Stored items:
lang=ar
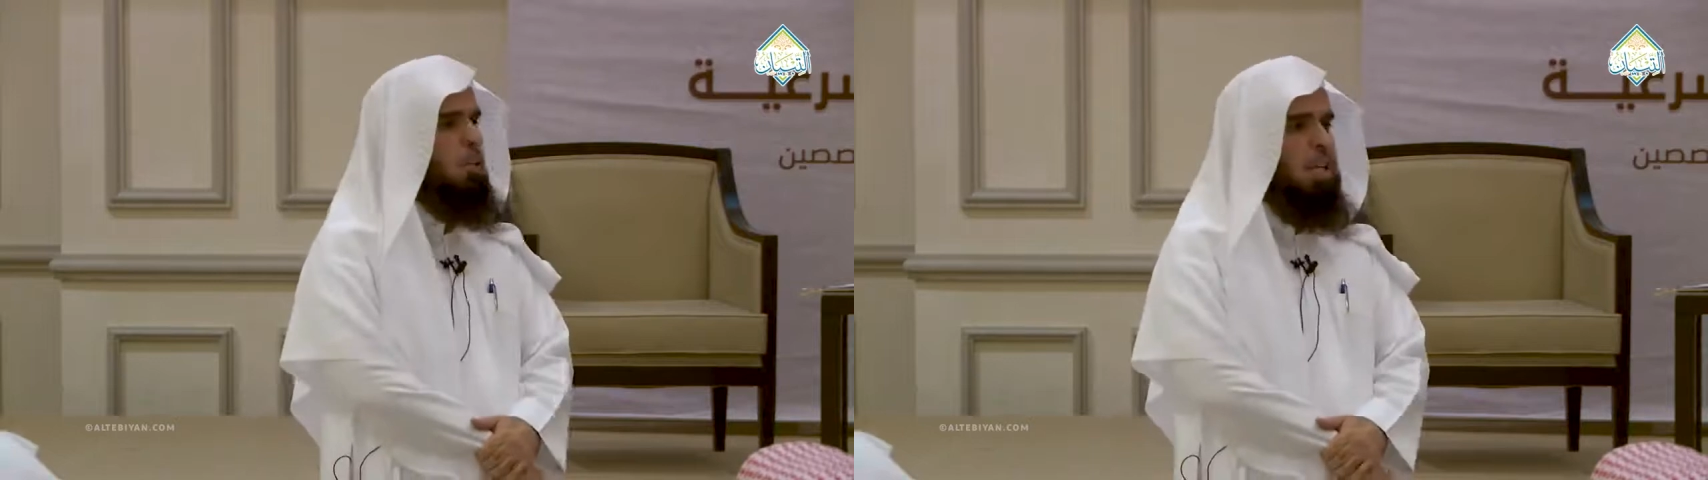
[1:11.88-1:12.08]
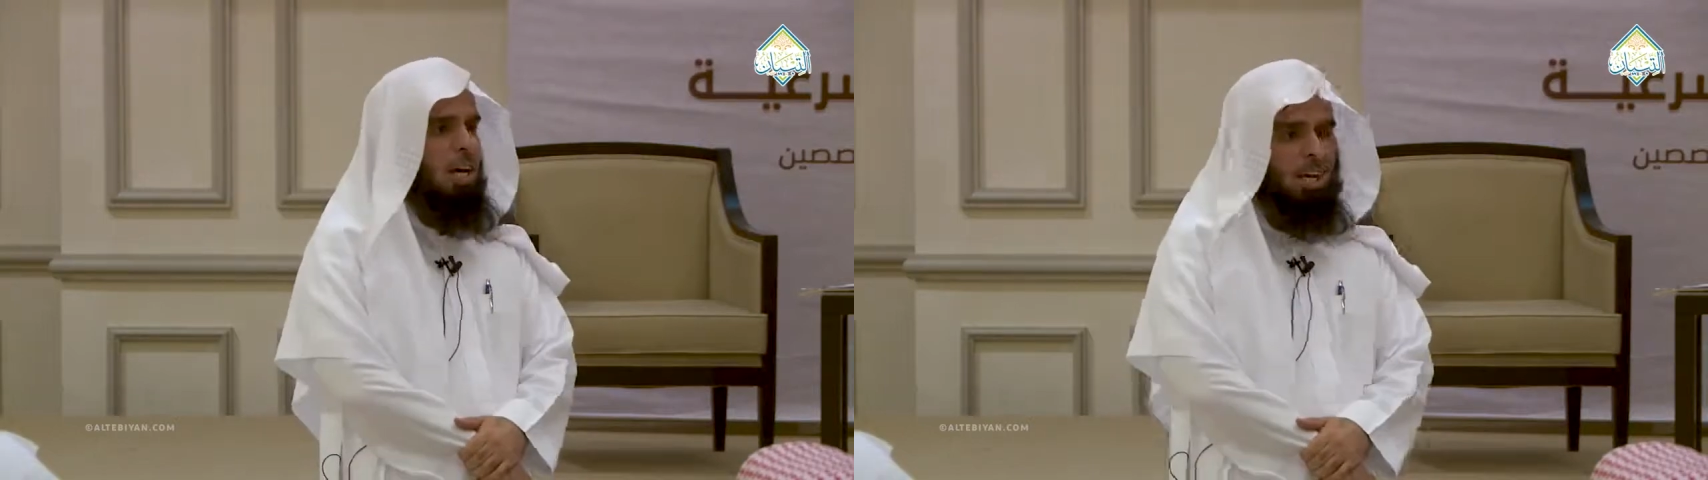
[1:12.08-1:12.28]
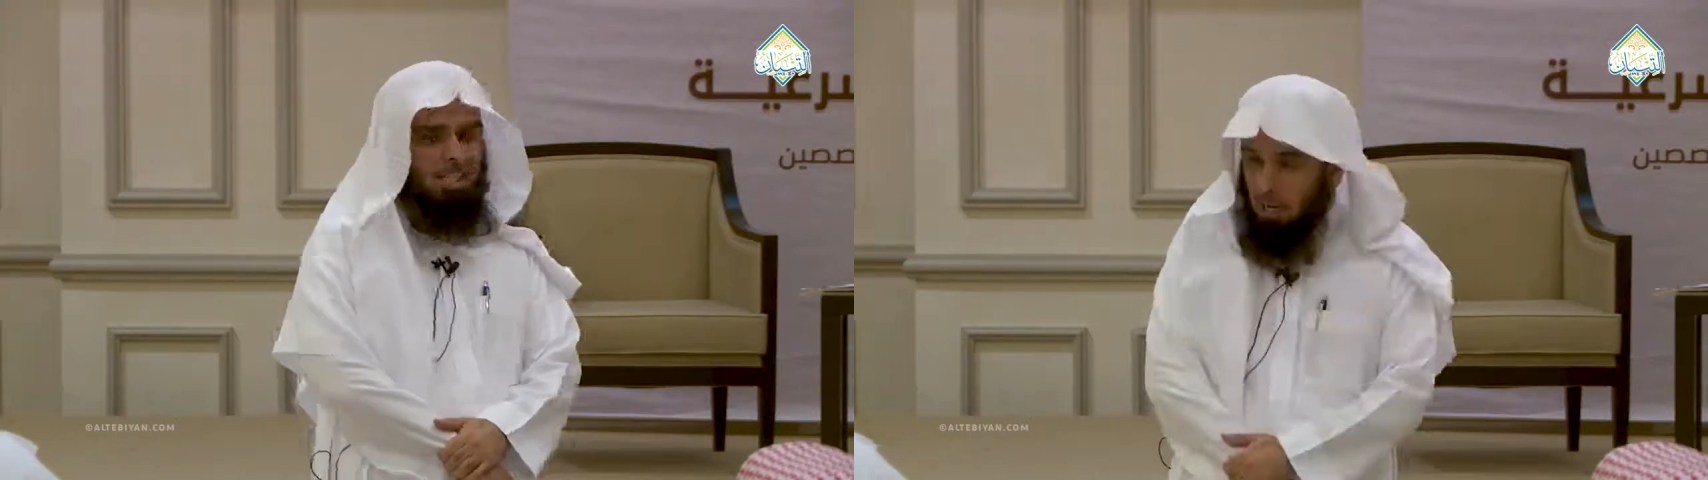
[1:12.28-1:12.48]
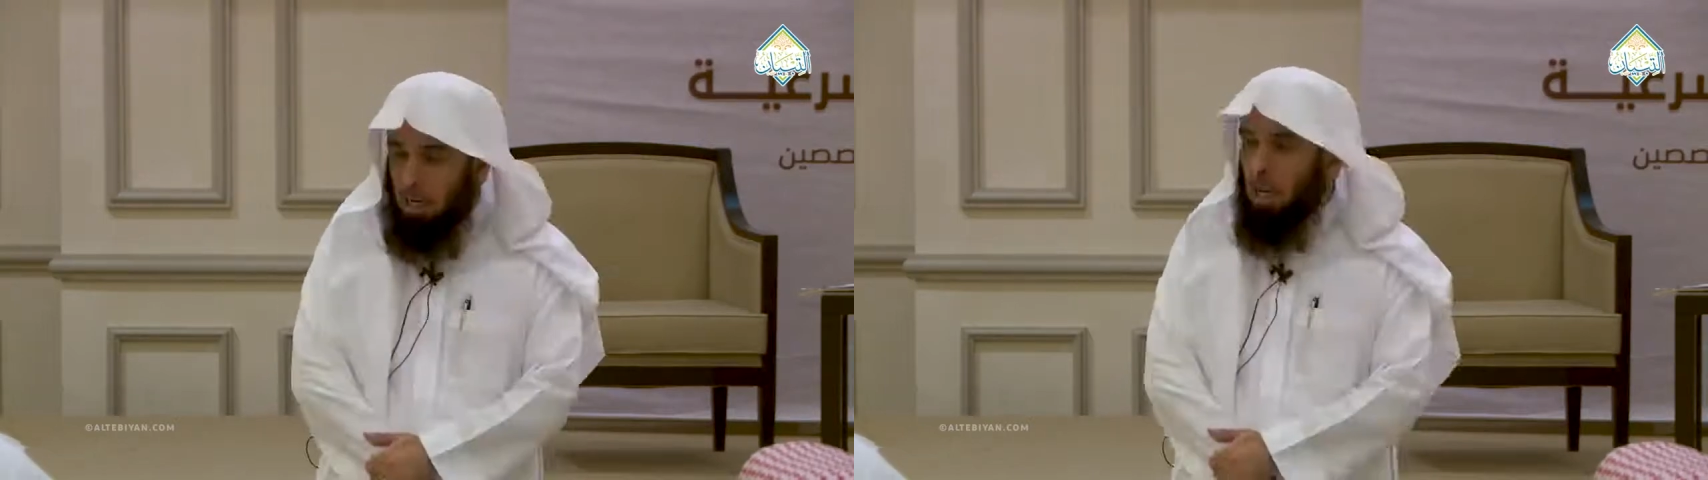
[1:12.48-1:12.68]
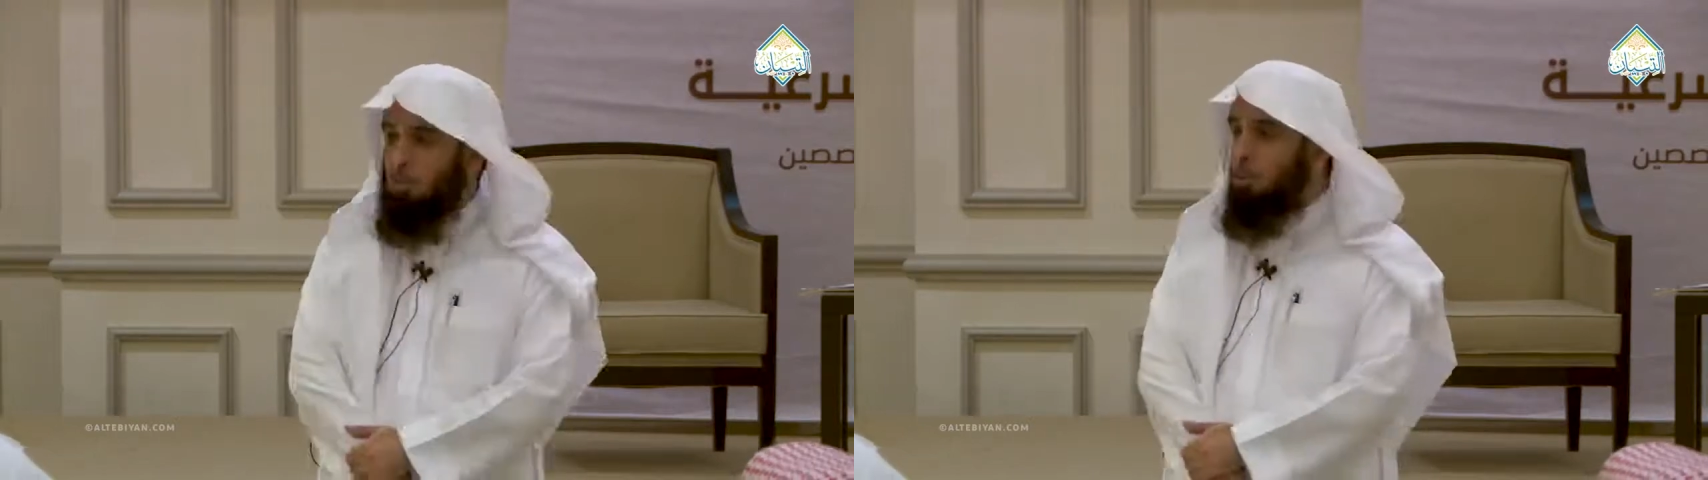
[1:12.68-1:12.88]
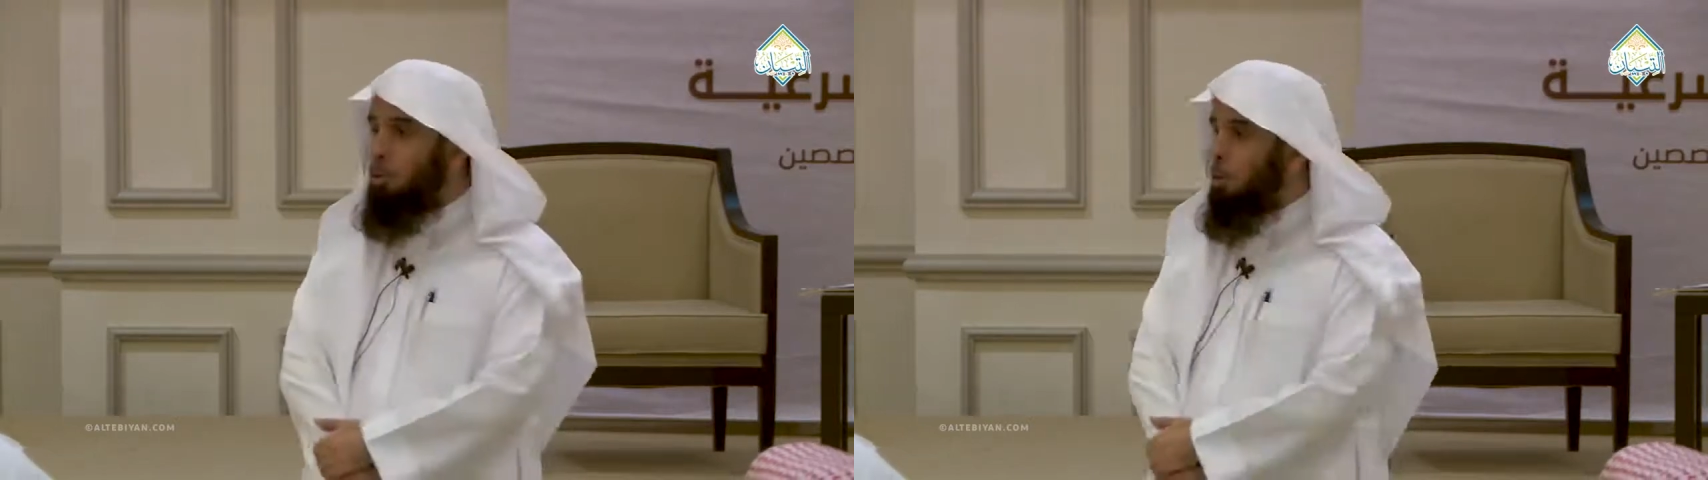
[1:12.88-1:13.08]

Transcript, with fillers: صاعا الخمسة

- [Exercise details]: Please copy the records above word for word, omitting every picture.

- [Exercise answer]:
lang=ar
[1:11.88-1:12.08]
[1:12.08-1:12.28]
[1:12.28-1:12.48]
[1:12.48-1:12.68]
[1:12.68-1:12.88]
[1:12.88-1:13.08]

Transcript, with fillers: صاعا الخمسة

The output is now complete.